TASK DETAILS. Your reply is to be the lines below, exactly as written, with images omitted.

DATA SHOWN.
::::::

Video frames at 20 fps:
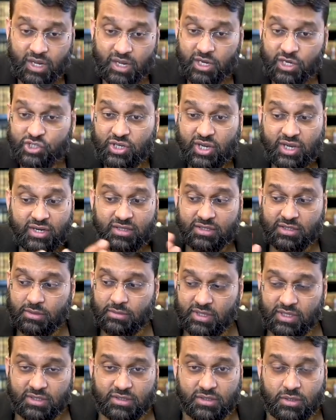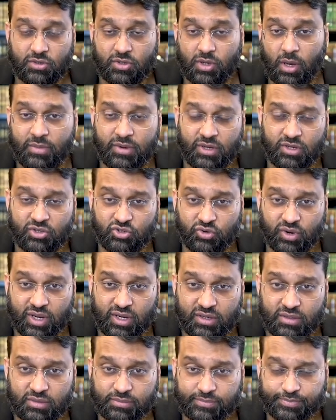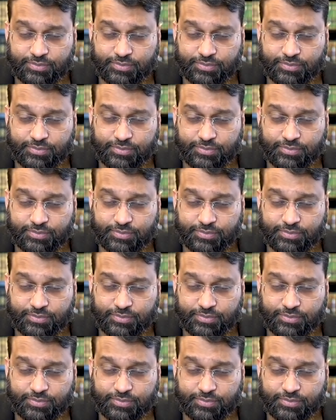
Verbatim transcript: Ash'arism is the dominant trend.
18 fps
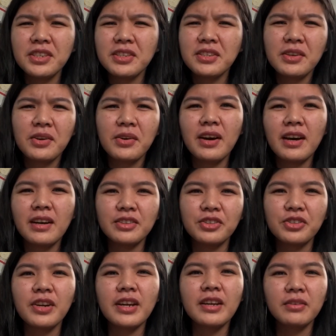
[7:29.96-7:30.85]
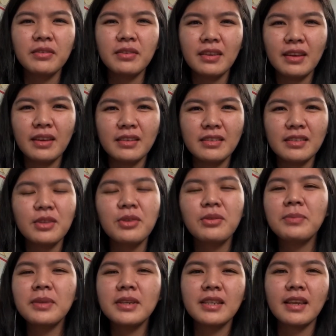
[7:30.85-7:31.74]
Just go out, try new things,
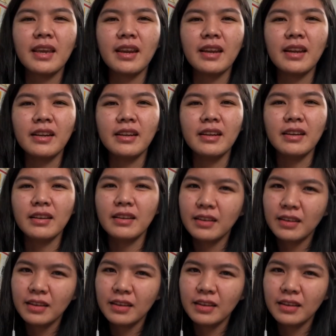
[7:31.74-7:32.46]
don't be scared.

::::::

EXERCISE RESPONSE.
Video frames at 20 fps:
Verbatim transcript: Ash'arism is the dominant trend.
18 fps
[7:29.96-7:30.85]
[7:30.85-7:31.74]
Just go out, try new things,
[7:31.74-7:32.46]
don't be scared.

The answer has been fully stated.